There is increasing fascination with how certain drinks — be they wines, beers, spirits or anything else — are produced. And a hearty welcome, good tour and warming dram at the end of the distillery tour all leave a good impression that sends visitors away happy and may bring them back again a year or more down the line, possibly with a few friends.
What is more, the mashtuns, washbacks and, above all, the resplendent copper stills never fail to impress visitors, as do the cool, silent warehouses with their dark casks and walls where the spirit sleeps for all those years with little other company but the angels sneaking in for their share.

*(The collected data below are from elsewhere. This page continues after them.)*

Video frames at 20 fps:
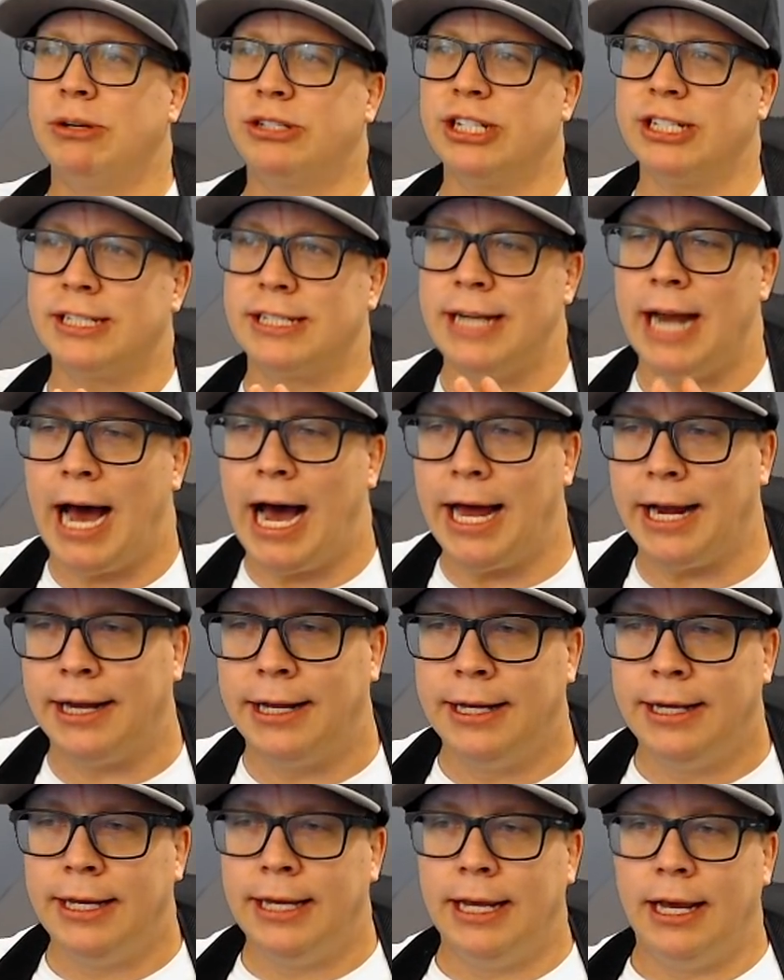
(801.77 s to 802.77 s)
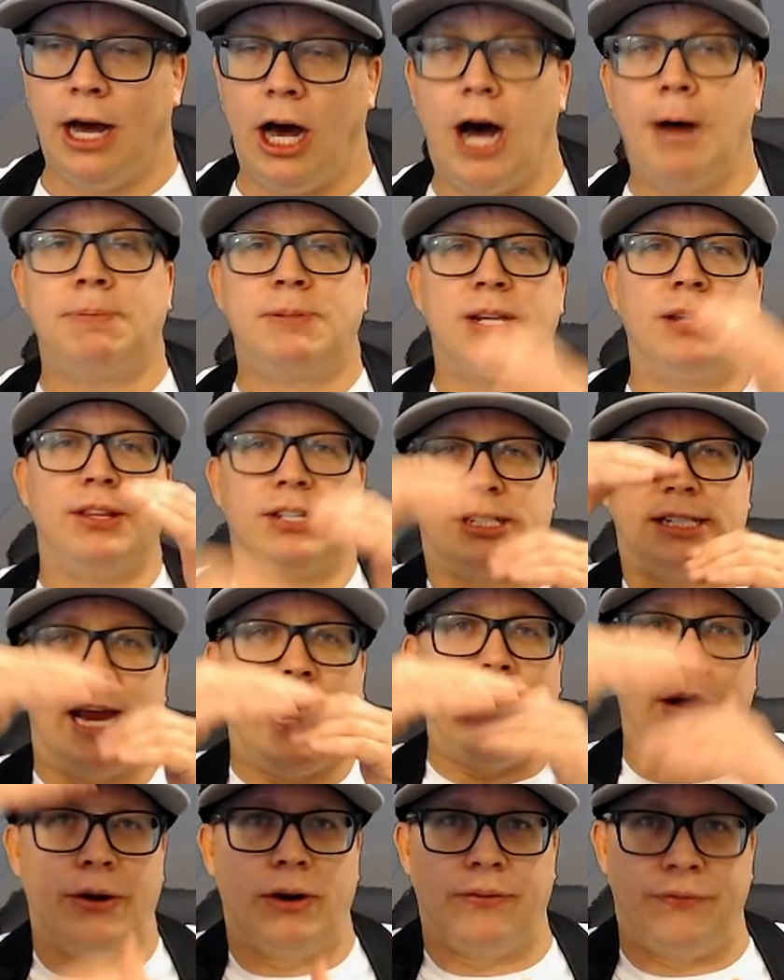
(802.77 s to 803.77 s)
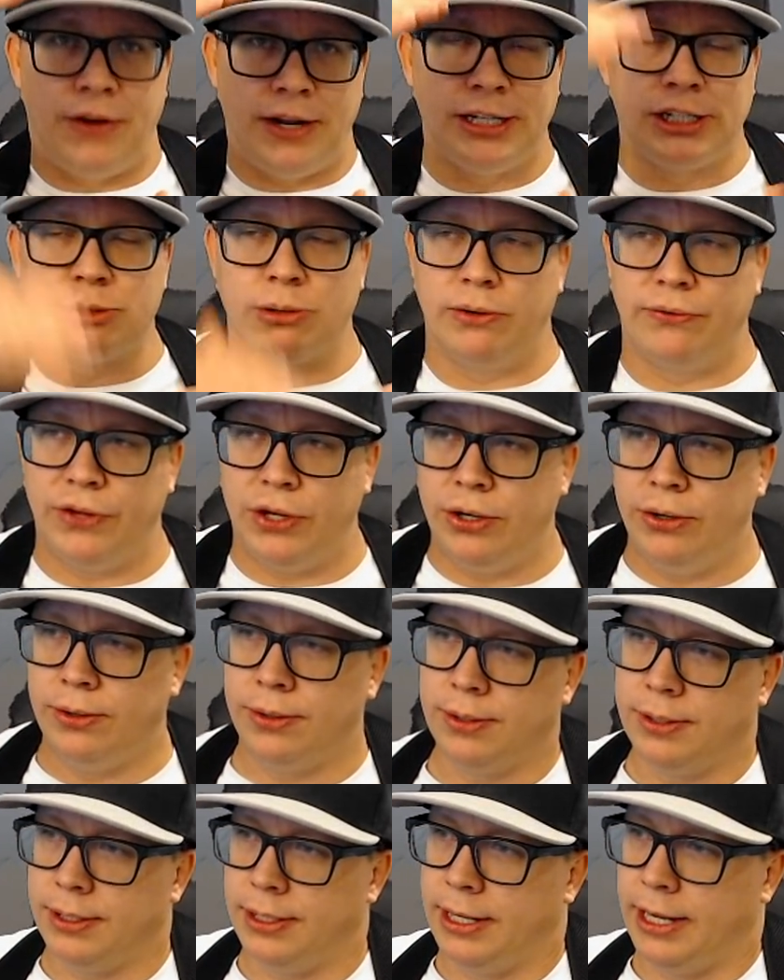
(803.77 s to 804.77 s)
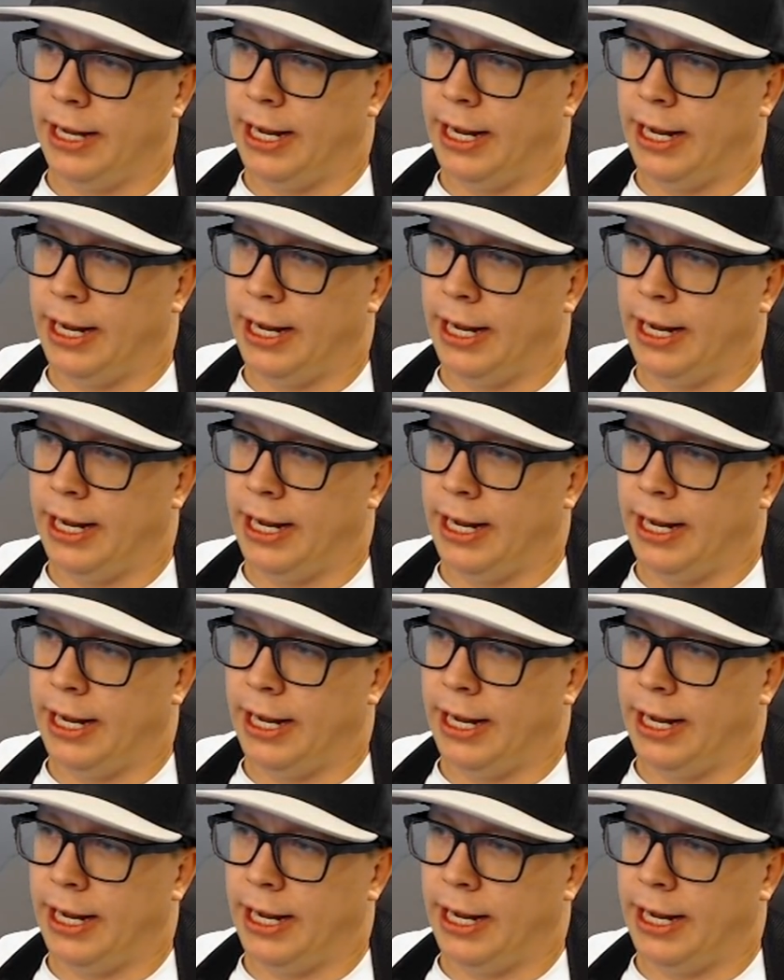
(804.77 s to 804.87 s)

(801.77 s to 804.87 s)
it was just not up to the standard of Ninja Review.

Last year, nearly two million tourists visited Scottish whisky distilleries, spending on average around £32 a head per visit. They came mainly from Germany and the US, followed by visitors from Asia — China, Japan and India, all significant growth markets for Scotch.
Distilleries have responded by improving facilities and offering a wider choice of tours—from basic, with one dram, to specials with four drams and sometimes a choice of chocolates as well.
Some distilleries are so popular, Glenfiddich for instance, that at the height of the season one can only go on pre-booked tours — come in off the road and you’ll be told you’ll have to wait until the next day.
I must confess I have my own favourite distilleries, based on my experience of facilities, staff friendliness and helpfulness — and value-for-money. It may be that many other distilleries can match those on my list on all counts, but I have yet to visit them.
With that caveat, my Top Ten are Glenfarclas, Benromach, Glen Ord, Glenmorangie, Auchentoshan, Strathisla, Ben Nevis, Glenkinchie, Bowmore and Ardbeg. A few other distilleries almost made it onto that list and may well make it in the future.
May I again urge those distilleries still swithering on whether to open a visitor centre or not to go for it. Carpe diem.